What actually happened?

Hackers gained access to past tax returns of the affected individuals via the IRS web function known as “Get Transcript.” Seeing a surge in download requests, the IRS temporarily shut down this function in an effort to prevent further problems. 

However, as IRS officials have explained, the hackers needed personal information such as Social Security numbers and relevant passwords to access past returns. This means the affected taxpayers have suffered what the IRS calls a “modified form” of identity theft. Somehow, somewhere, the fraudsters obtained this information and used it to pose as legitimate taxpayers.  

According to news reports, most of the victims used TurboTax to prepare past returns. Intuit, the company behind TurboTax, has said that its systems have not been breached, so the situation remains unclear. 

Putting the news in perspective

Clearly, you’re not a TurboTax user, which may relieve some of your anxiety. And if you have been following the steps we all need to take to keep private information safe, that’s helpful too. These include: 

  • Knowing how to spot phishing scams. Here are useful tips from Microsoft.
  •  Using unique passwords for each online account, or, better yet, a password manager.
  • NEVER sharing personal information with someone whose identity you can’t confirm.
  • Giving sensitive information only when necessary, and in those cases, avoiding the use of email and text, since data may be viewed in transit. 

As you know, we are deeply committed to the security of all information you share with us.  

What if …?

In a perfect world, none of this would be happening, but risks will always exist. If you do receive a notice from the IRS that your records have been compromised, you will need to file an Identity Theft Affidavit. This step is aimed at preventing scammers from using any information they may have gained to file a fraudulent return in your name.  

This article from the Washington Post lists other steps you should take if your tax records have been downloaded. They include checking your credit report for suspicious activity, changing your passwords and being wary of brand-new scams that fraudsters may launch in the wake of the hacking scare.  

This last point is an important one.

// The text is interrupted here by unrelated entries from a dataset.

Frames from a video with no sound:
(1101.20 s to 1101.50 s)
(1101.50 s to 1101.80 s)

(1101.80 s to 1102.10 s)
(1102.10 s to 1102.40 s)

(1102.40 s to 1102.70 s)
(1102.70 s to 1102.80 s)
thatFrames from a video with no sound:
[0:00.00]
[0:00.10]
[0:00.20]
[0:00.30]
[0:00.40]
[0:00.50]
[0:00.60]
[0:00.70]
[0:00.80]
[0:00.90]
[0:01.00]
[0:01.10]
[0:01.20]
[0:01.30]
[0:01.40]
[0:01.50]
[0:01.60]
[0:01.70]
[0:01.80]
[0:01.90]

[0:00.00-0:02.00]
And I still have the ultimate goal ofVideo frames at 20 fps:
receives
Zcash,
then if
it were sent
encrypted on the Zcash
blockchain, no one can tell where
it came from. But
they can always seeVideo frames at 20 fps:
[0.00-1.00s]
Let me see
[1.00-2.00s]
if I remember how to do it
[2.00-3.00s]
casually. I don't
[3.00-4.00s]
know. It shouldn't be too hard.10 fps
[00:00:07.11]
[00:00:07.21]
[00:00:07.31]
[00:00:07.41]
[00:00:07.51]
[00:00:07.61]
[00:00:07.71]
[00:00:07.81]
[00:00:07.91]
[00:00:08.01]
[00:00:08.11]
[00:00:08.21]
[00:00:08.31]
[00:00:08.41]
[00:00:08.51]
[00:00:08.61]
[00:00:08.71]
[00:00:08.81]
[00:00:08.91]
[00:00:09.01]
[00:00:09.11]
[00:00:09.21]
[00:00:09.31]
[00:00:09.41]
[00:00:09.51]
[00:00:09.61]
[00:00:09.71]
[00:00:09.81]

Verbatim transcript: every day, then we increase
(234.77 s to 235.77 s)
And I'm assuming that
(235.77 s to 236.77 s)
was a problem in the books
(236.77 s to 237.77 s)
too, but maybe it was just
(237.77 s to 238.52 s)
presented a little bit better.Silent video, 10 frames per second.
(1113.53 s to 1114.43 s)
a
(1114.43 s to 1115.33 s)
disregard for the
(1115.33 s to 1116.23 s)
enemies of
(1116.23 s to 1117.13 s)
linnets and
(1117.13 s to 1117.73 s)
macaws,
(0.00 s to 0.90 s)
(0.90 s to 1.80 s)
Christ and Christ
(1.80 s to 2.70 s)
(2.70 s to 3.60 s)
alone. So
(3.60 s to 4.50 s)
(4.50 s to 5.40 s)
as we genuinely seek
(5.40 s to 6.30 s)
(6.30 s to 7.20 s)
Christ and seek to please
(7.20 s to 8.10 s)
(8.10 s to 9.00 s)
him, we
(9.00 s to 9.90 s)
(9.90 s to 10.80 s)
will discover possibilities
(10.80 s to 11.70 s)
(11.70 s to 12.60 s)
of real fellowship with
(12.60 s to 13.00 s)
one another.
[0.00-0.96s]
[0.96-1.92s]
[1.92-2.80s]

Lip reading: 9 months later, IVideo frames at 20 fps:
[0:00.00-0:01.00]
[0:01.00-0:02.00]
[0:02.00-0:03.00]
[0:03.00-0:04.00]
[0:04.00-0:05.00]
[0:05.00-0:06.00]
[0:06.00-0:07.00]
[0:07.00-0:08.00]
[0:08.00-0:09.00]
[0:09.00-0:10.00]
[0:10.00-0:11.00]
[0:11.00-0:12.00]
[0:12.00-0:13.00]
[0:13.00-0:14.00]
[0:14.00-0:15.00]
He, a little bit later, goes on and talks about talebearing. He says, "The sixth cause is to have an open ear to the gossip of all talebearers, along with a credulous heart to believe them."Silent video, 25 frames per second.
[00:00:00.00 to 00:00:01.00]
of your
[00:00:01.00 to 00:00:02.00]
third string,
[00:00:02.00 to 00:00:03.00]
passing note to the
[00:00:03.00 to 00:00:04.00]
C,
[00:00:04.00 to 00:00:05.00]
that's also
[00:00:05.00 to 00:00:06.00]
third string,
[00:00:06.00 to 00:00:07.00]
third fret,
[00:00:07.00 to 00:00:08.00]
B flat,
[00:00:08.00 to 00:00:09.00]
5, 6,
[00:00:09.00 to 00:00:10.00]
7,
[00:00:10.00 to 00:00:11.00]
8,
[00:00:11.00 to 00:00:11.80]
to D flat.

Experts say that scammers kick into high gear when the public’s fears have been aroused. Perpetrators may even pose as IRS agents seeking to resolve a problem. But please remember that the IRS does not ask for personal information via electronic communication, including email, text or social media post. Similarly, calls or letters from someone other than the IRS claiming there is a problem with your taxes may be a scam. You can report any incident of attempted fraud to the IRS at 800-908-4490.